Activity: The full listing, minus its pictures, should be printed again exactly as it stands.

Dataset:
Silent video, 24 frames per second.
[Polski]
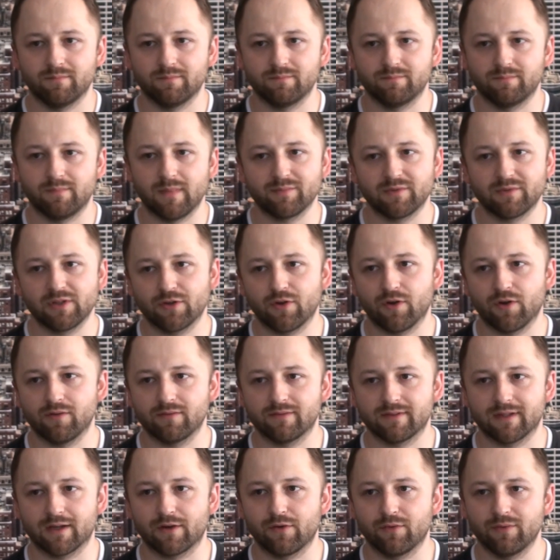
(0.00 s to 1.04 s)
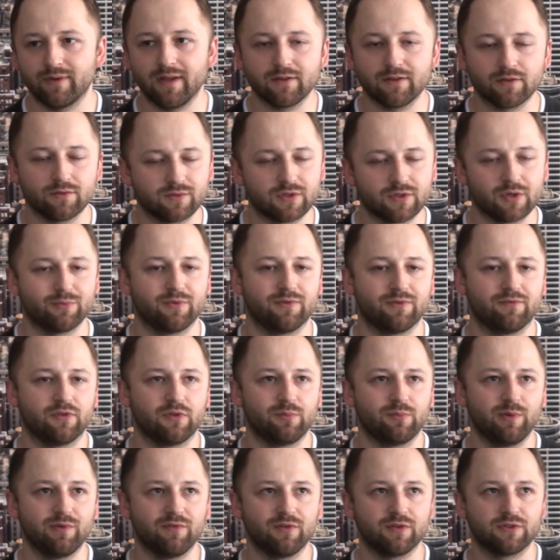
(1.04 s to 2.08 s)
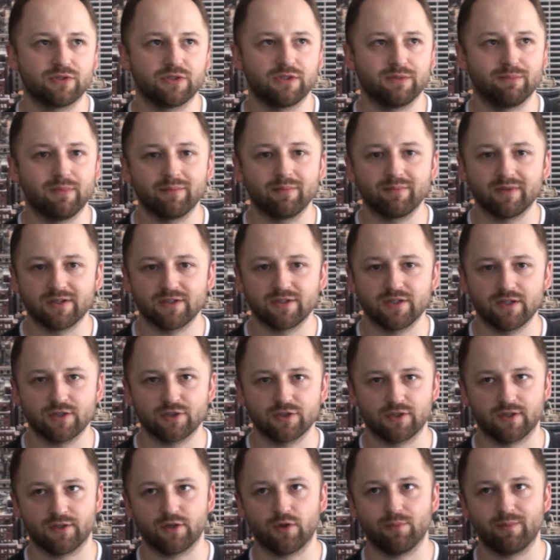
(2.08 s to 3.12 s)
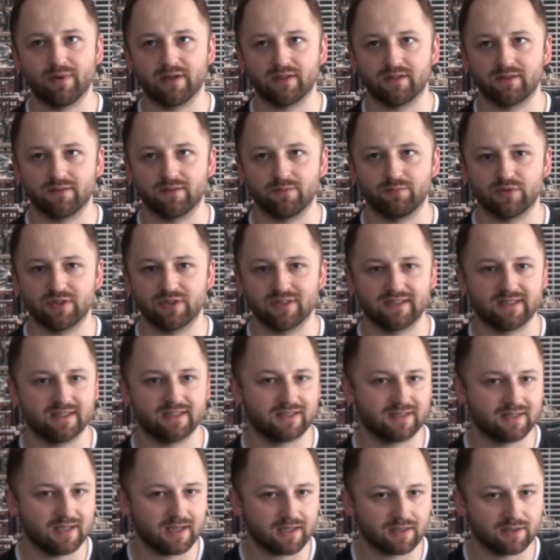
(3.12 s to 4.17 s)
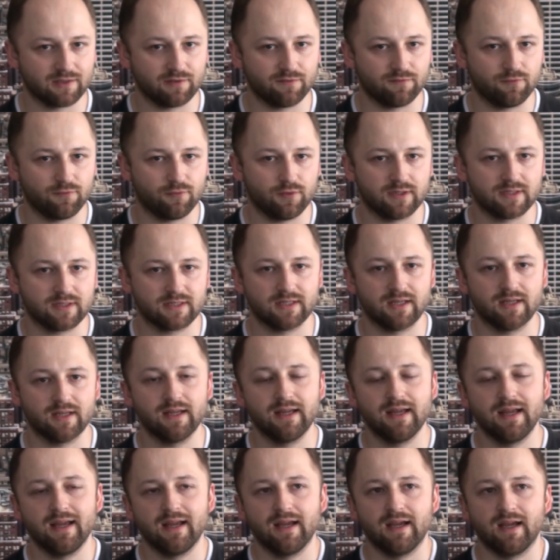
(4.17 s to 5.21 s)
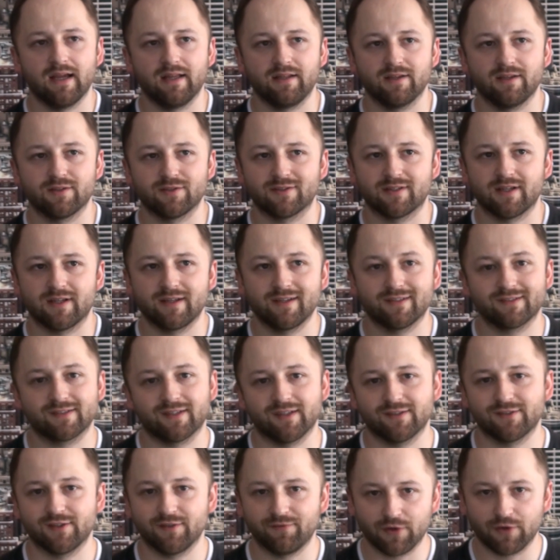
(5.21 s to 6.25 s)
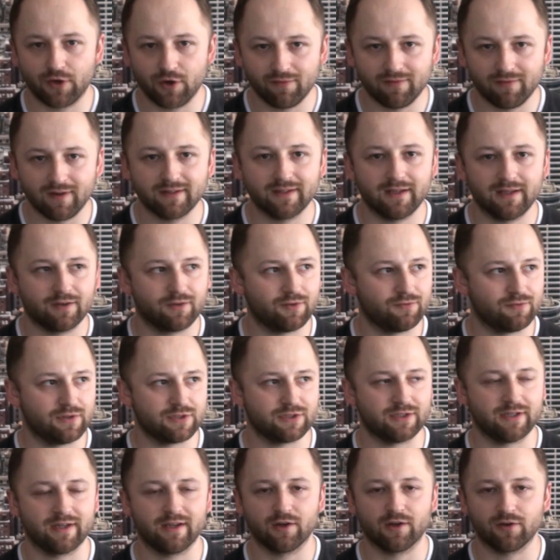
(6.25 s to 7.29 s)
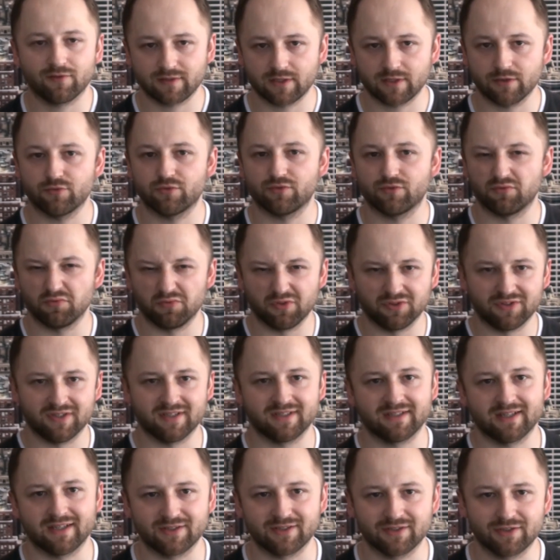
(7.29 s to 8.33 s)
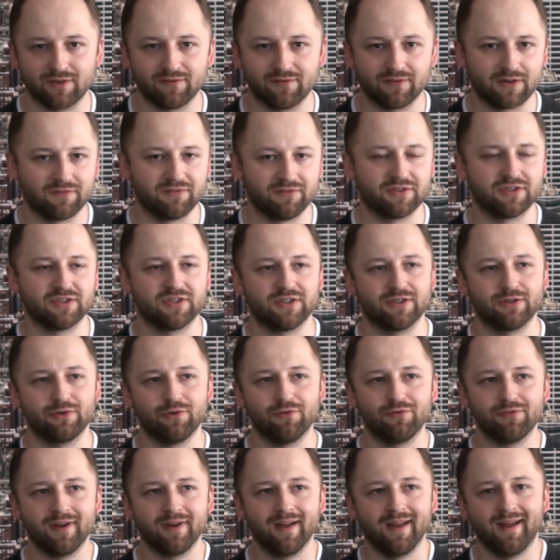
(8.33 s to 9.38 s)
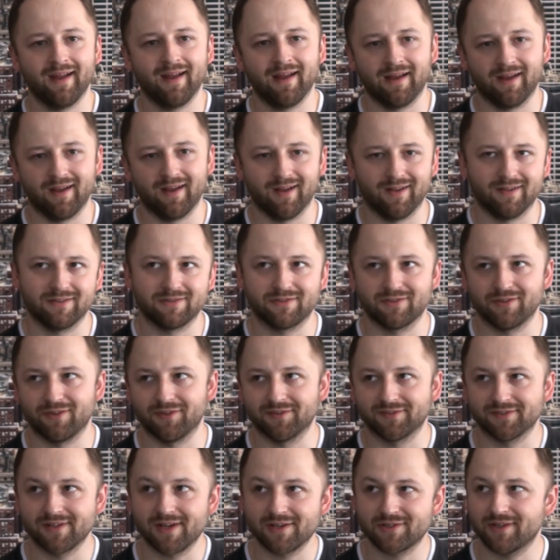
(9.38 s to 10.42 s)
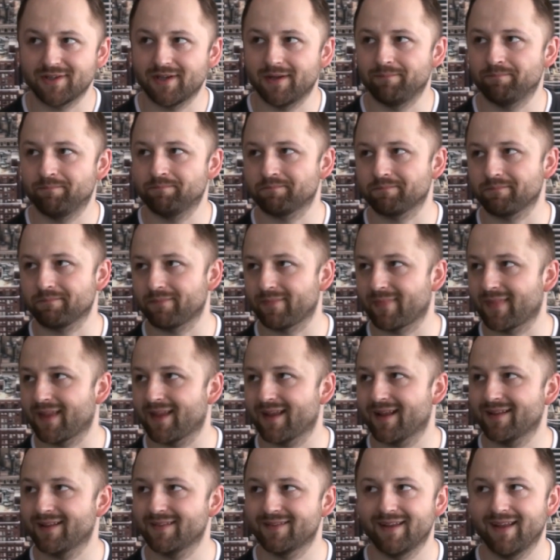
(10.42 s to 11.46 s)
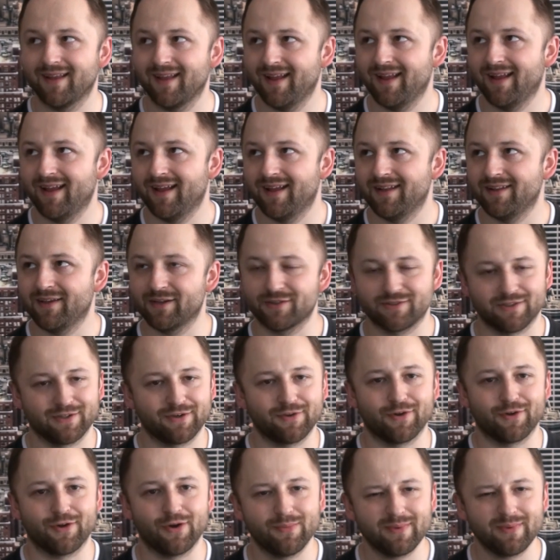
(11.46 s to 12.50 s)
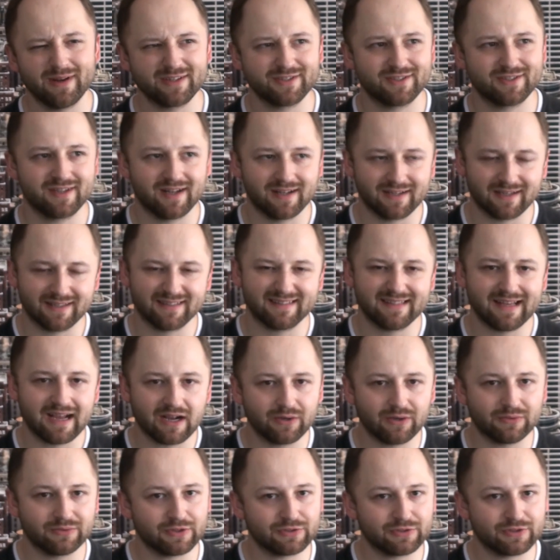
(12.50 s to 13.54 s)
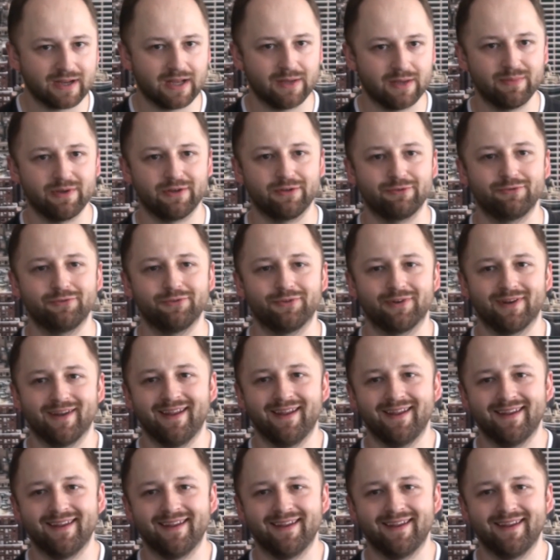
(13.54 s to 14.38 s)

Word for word: Mam tylko taką jedną drobną wątpliwość i mam nadzieję, że Robert przez te starty w WEC nie zostanie sklasyfikowany jako właśnie kierowca już długodystansowych wyścigów, e, co oznacza, hmm, nie chcę nikogo obrazić, ale taką troszkę emeryturę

Output for this exercise:
Silent video, 24 frames per second.
[Polski]
(0.00 s to 1.04 s)
(1.04 s to 2.08 s)
(2.08 s to 3.12 s)
(3.12 s to 4.17 s)
(4.17 s to 5.21 s)
(5.21 s to 6.25 s)
(6.25 s to 7.29 s)
(7.29 s to 8.33 s)
(8.33 s to 9.38 s)
(9.38 s to 10.42 s)
(10.42 s to 11.46 s)
(11.46 s to 12.50 s)
(12.50 s to 13.54 s)
(13.54 s to 14.38 s)

Word for word: Mam tylko taką jedną drobną wątpliwość i mam nadzieję, że Robert przez te starty w WEC nie zostanie sklasyfikowany jako właśnie kierowca już długodystansowych wyścigów, e, co oznacza, hmm, nie chcę nikogo obrazić, ale taką troszkę emeryturę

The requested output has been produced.